▶ **DIRECTIONS**
Word for word, please restate each record and pass over the pictures.

▶ **THE DATA**
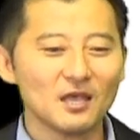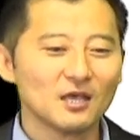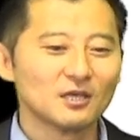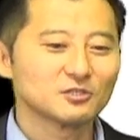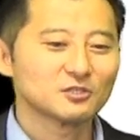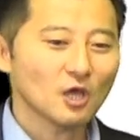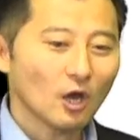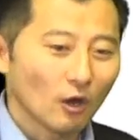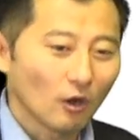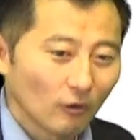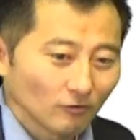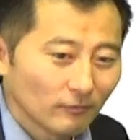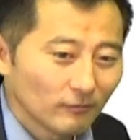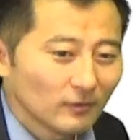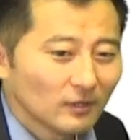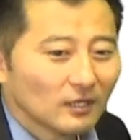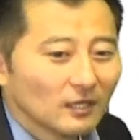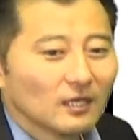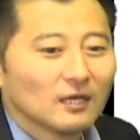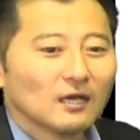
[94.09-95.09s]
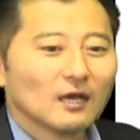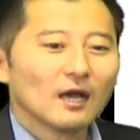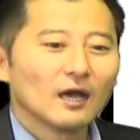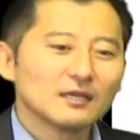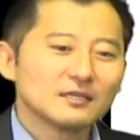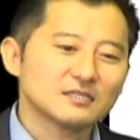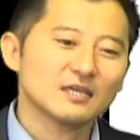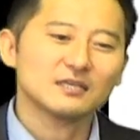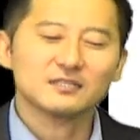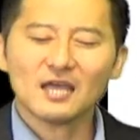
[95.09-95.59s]
So, I
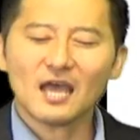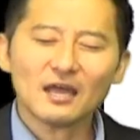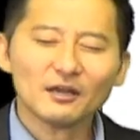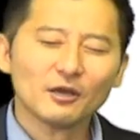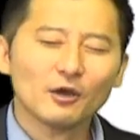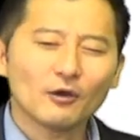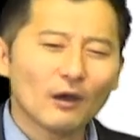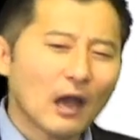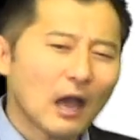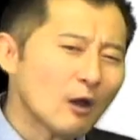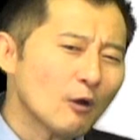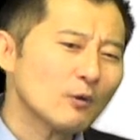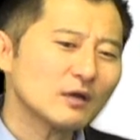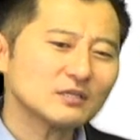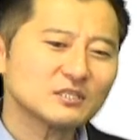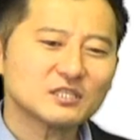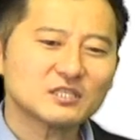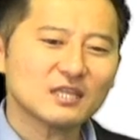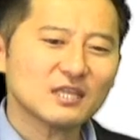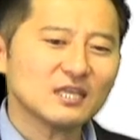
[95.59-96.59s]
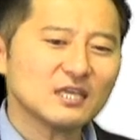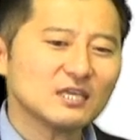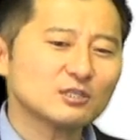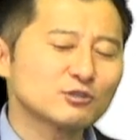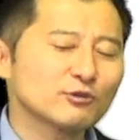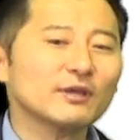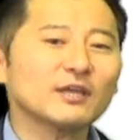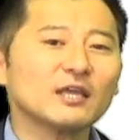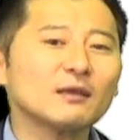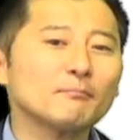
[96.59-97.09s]
say, Taro, how was the
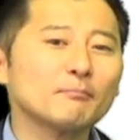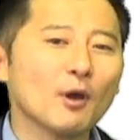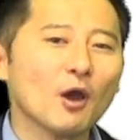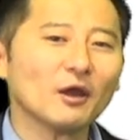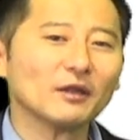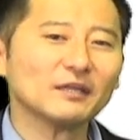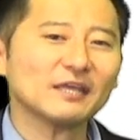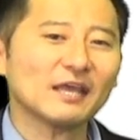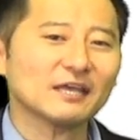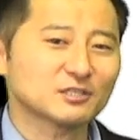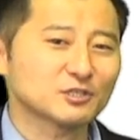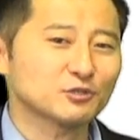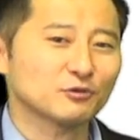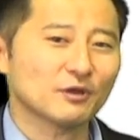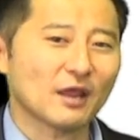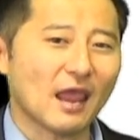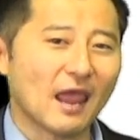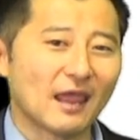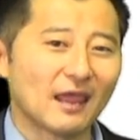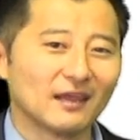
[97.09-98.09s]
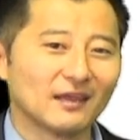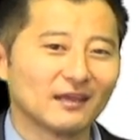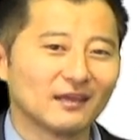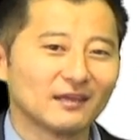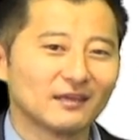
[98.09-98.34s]
drinking party yesterday?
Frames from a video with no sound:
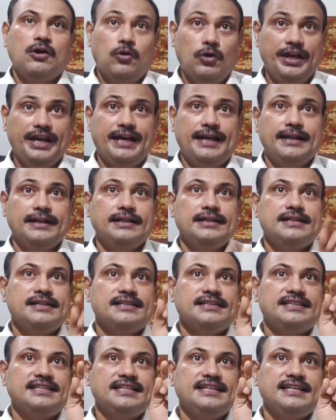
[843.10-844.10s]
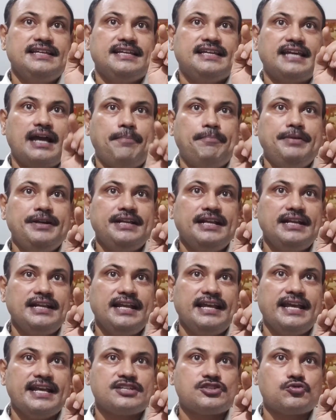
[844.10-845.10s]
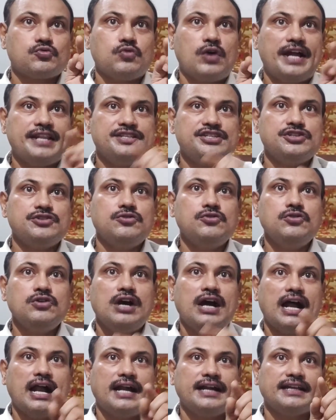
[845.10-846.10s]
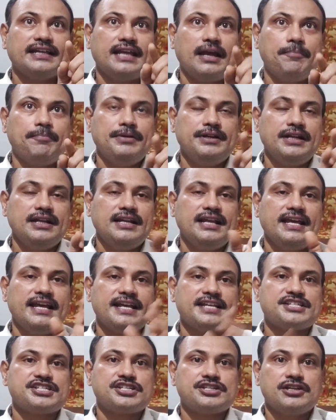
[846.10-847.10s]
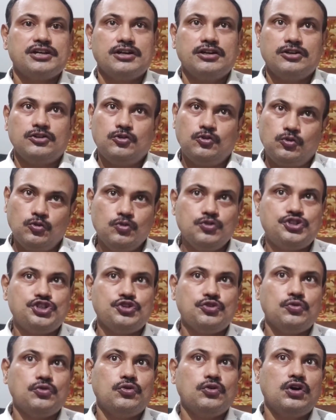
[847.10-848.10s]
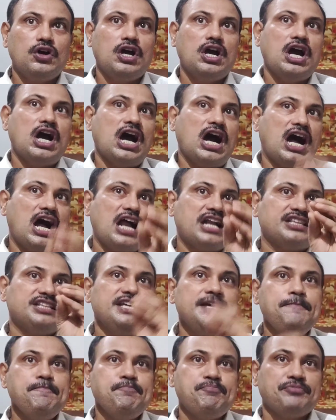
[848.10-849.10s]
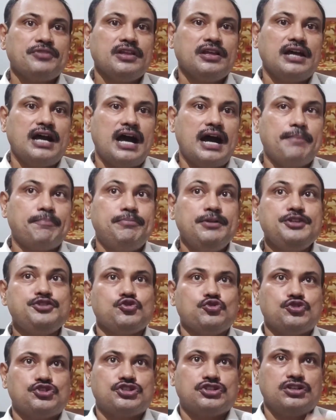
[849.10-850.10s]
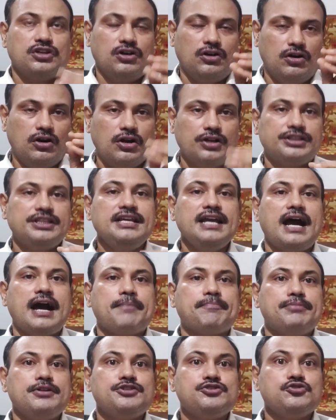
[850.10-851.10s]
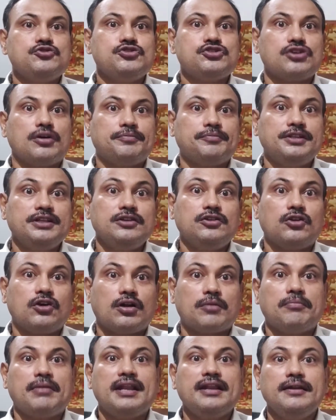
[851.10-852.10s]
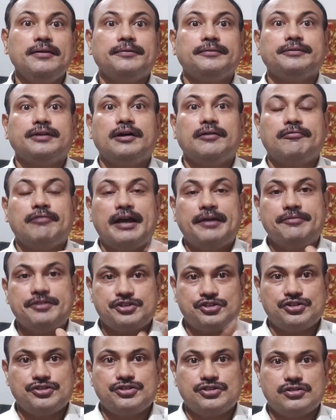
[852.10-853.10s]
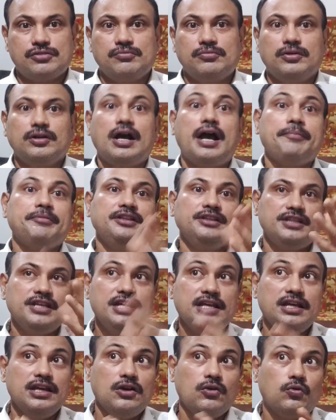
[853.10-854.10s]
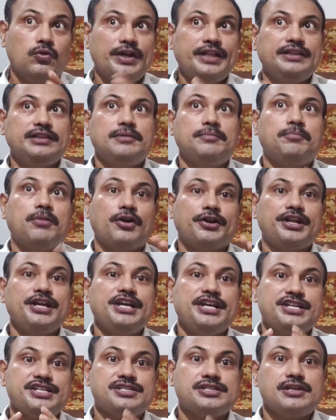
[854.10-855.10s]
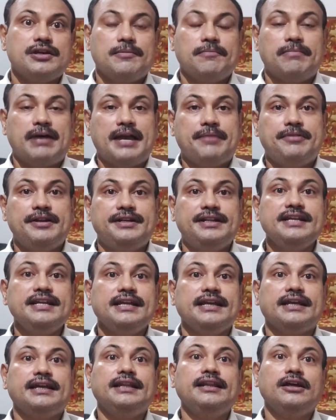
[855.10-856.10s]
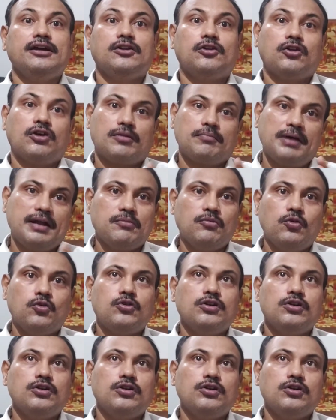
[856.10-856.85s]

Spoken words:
where the capital X10 and capital X20 are the amplitudes or the amplitudes of the normal vibrations. When the body is vibrating in normal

▶ **SOLUTION TO THIS PROBLEM**
[94.09-95.09s]
[95.09-95.59s]
So, I
[95.59-96.59s]
[96.59-97.09s]
say, Taro, how was the
[97.09-98.09s]
[98.09-98.34s]
drinking party yesterday?
Frames from a video with no sound:
[843.10-844.10s]
[844.10-845.10s]
[845.10-846.10s]
[846.10-847.10s]
[847.10-848.10s]
[848.10-849.10s]
[849.10-850.10s]
[850.10-851.10s]
[851.10-852.10s]
[852.10-853.10s]
[853.10-854.10s]
[854.10-855.10s]
[855.10-856.10s]
[856.10-856.85s]

Spoken words:
where the capital X10 and capital X20 are the amplitudes or the amplitudes of the normal vibrations. When the body is vibrating in normal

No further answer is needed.